The first touchdown came on a big play right before the end of the first half, a 64 yard touchdown pass by the Eagles, and the second touchdown was a 4 yard run to cap off an impressive 14 play – 75 yard drive. However, outside those two drives and another 18 play – 75 yard drive that ended in a missed field goal, the Huskies forced five 3 & Out’s, a turnover on downs, and scored on a safety. It was an overall nice first outing for the Husky D, with most of the highlights coming for Jacob Eason and the offense, and the younger 2nd team defense getting valuable playing time.

The safety came late in the game, but was brought on by two promising true freshman Laiatu Latu (#56) and Trent McDuffie (#22). McDuffie does a good job using his speed to undercut the tight end and slow down the running back, while Latu is able to split his double team and finish the play for the safety.

Today, the Huskies will take on Cal, who they suffered a tough loss to last season. Last year they only surrendered 6 points, shutting down the Golden Bears for most of the game. I think the Washington defense will have another strong showing, with Jacob Eason and the offense helping them maintain a strong lead.

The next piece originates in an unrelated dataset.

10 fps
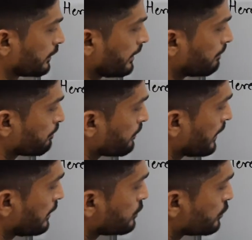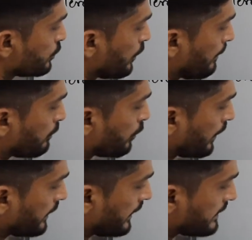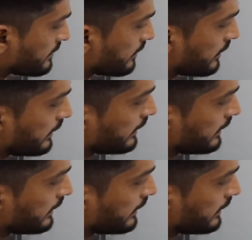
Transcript: Okay. So I'm drawing that circle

The Washington defense is extremely well coached and plays fast, smart, and tough. They rally to the football, tackle well, and are assignment sound. Defensive Coordinators Jimmy Lake and Pete Kwiatkowski do a good job scheming pressures and sacks from all over, but the lack of a premiere pass rusher and replacing nine regular starters with a younger core will be tough to overcome if the Washington defense is going to play to the same level as in previous seasons. I expect Lake to be more aggressive as a play caller, blitzing with 5+ defenders more often in order to help out his young secondary and increase the team’s sack total. If the new defensive leaders like Myles Bryant, Elijah Holden, and Brandon Wellington can help elevate the play of young risers Levi Onwuzurike, Joe Tryon, Kyler Gordon, and Cameron Williams, then the Huskies defense should be just as highly ranked as in past seasons.